» WHAT IS EXPECTED: Give an exact reproduction of the lines from the one with "[3:22.73-3:23.63]" to the final line of the entries below, both ends included, and omit the pictures.

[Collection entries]

Content starts

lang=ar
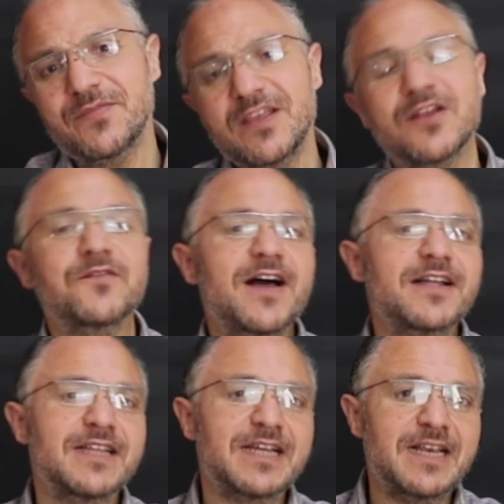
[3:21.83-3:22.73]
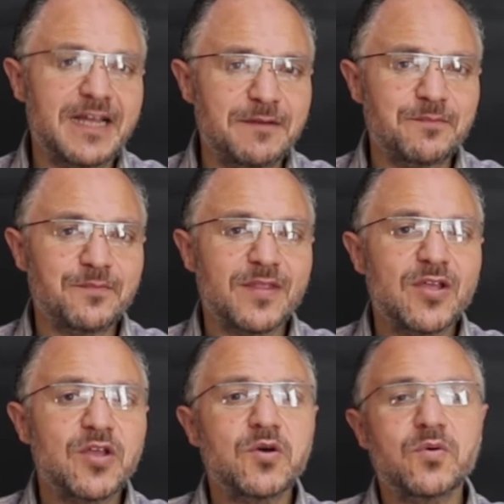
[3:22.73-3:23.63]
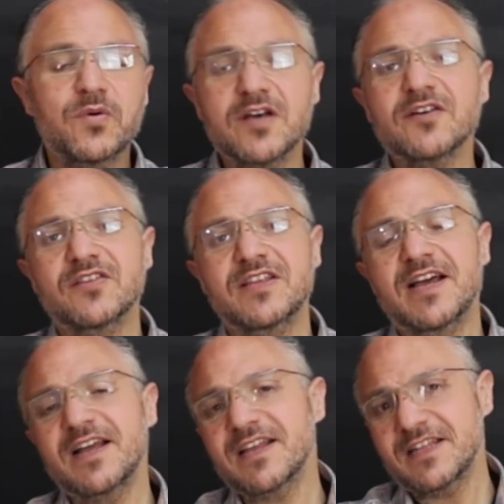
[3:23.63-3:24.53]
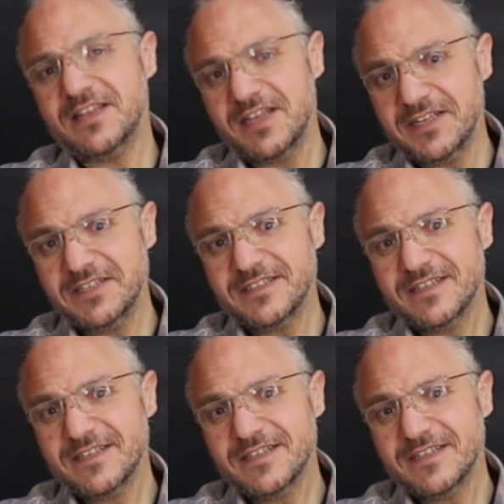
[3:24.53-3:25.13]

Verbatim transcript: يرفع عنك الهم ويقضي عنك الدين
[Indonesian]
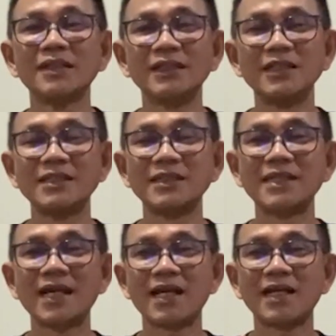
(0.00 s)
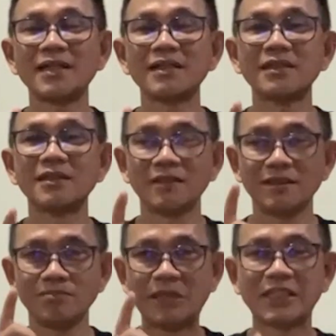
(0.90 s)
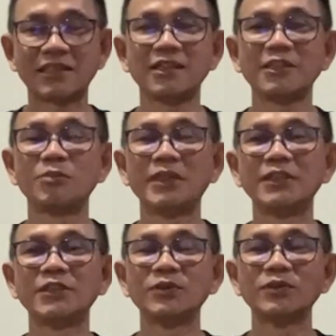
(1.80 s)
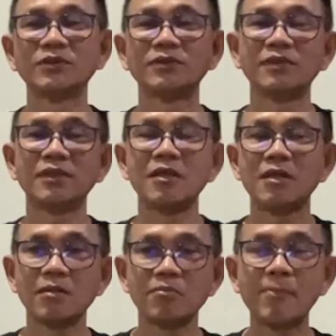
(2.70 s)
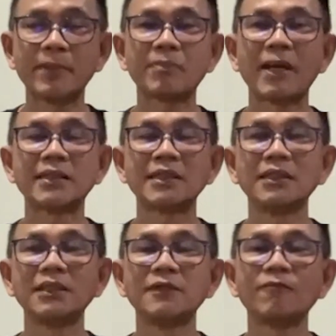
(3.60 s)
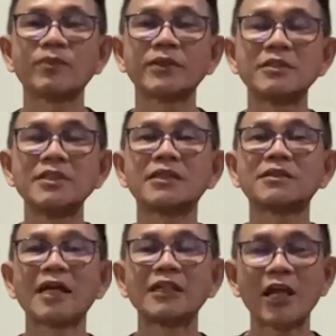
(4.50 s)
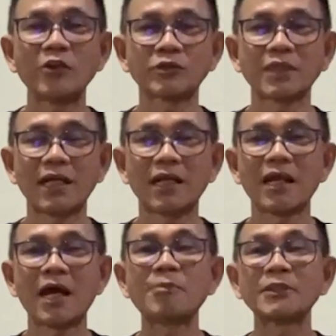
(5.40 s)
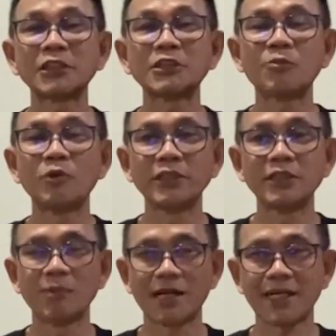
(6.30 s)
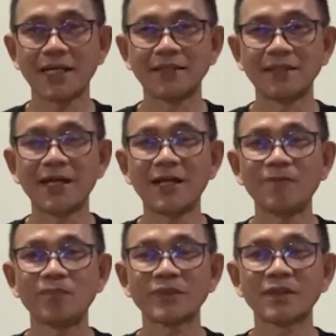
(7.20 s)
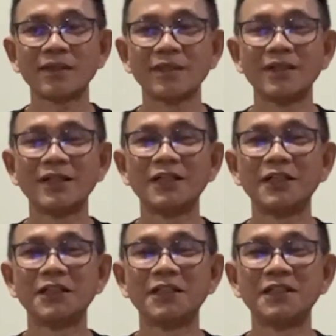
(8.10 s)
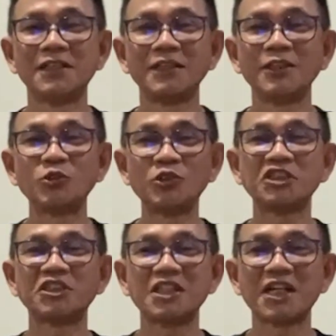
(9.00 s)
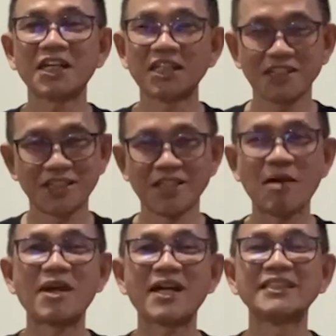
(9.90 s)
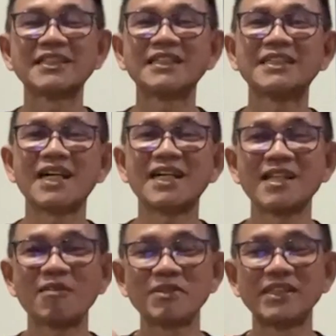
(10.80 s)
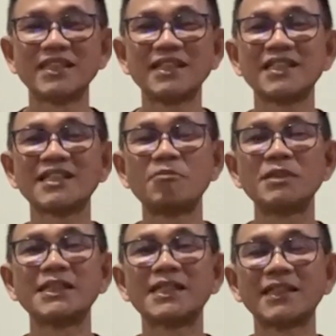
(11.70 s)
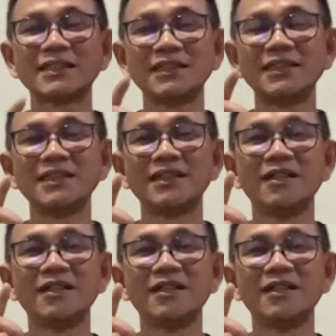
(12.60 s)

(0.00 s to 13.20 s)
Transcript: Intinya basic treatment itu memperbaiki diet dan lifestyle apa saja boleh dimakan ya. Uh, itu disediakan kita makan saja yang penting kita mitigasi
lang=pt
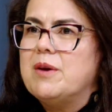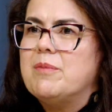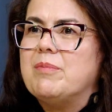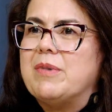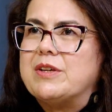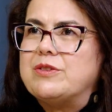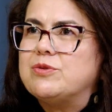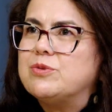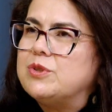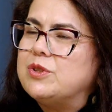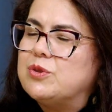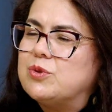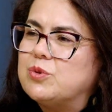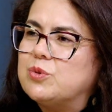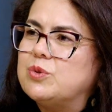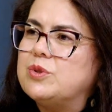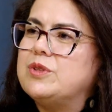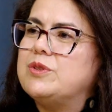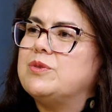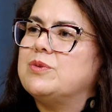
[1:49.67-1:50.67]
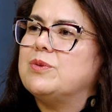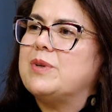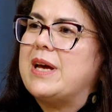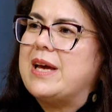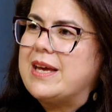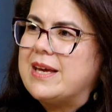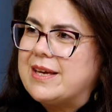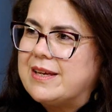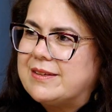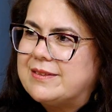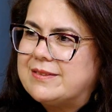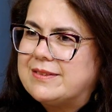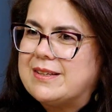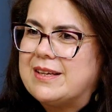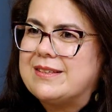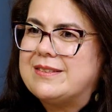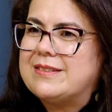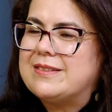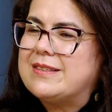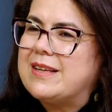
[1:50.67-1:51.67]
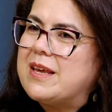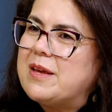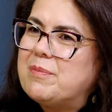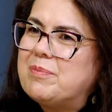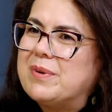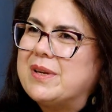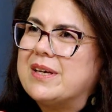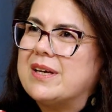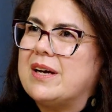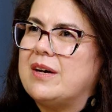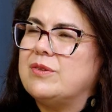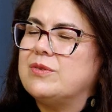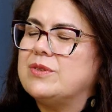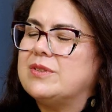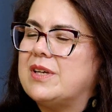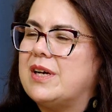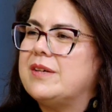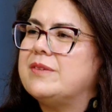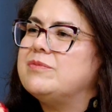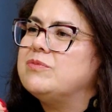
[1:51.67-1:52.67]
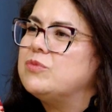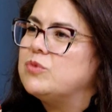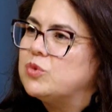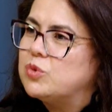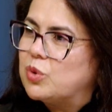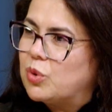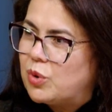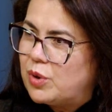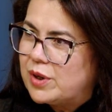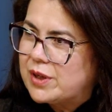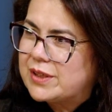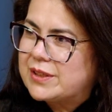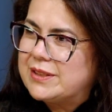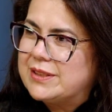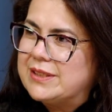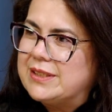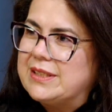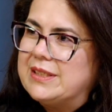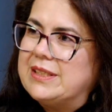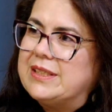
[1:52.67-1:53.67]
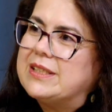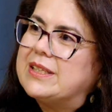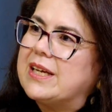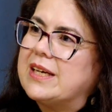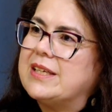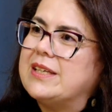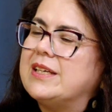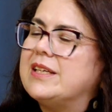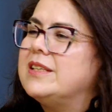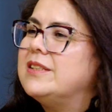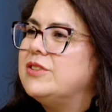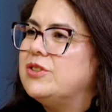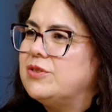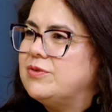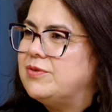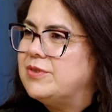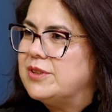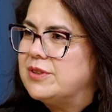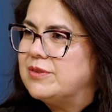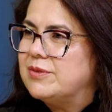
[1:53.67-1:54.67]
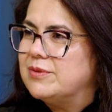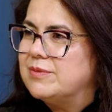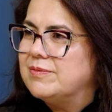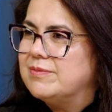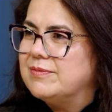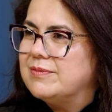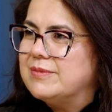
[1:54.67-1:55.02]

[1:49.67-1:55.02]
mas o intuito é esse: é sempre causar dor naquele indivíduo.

Content ends

» OUTPUT:
[3:22.73-3:23.63]
[3:23.63-3:24.53]
[3:24.53-3:25.13]

Verbatim transcript: يرفع عنك الهم ويقضي عنك الدين
[Indonesian]
(0.00 s)
(0.90 s)
(1.80 s)
(2.70 s)
(3.60 s)
(4.50 s)
(5.40 s)
(6.30 s)
(7.20 s)
(8.10 s)
(9.00 s)
(9.90 s)
(10.80 s)
(11.70 s)
(12.60 s)

(0.00 s to 13.20 s)
Transcript: Intinya basic treatment itu memperbaiki diet dan lifestyle apa saja boleh dimakan ya. Uh, itu disediakan kita makan saja yang penting kita mitigasi
lang=pt
[1:49.67-1:50.67]
[1:50.67-1:51.67]
[1:51.67-1:52.67]
[1:52.67-1:53.67]
[1:53.67-1:54.67]
[1:54.67-1:55.02]

[1:49.67-1:55.02]
mas o intuito é esse: é sempre causar dor naquele indivíduo.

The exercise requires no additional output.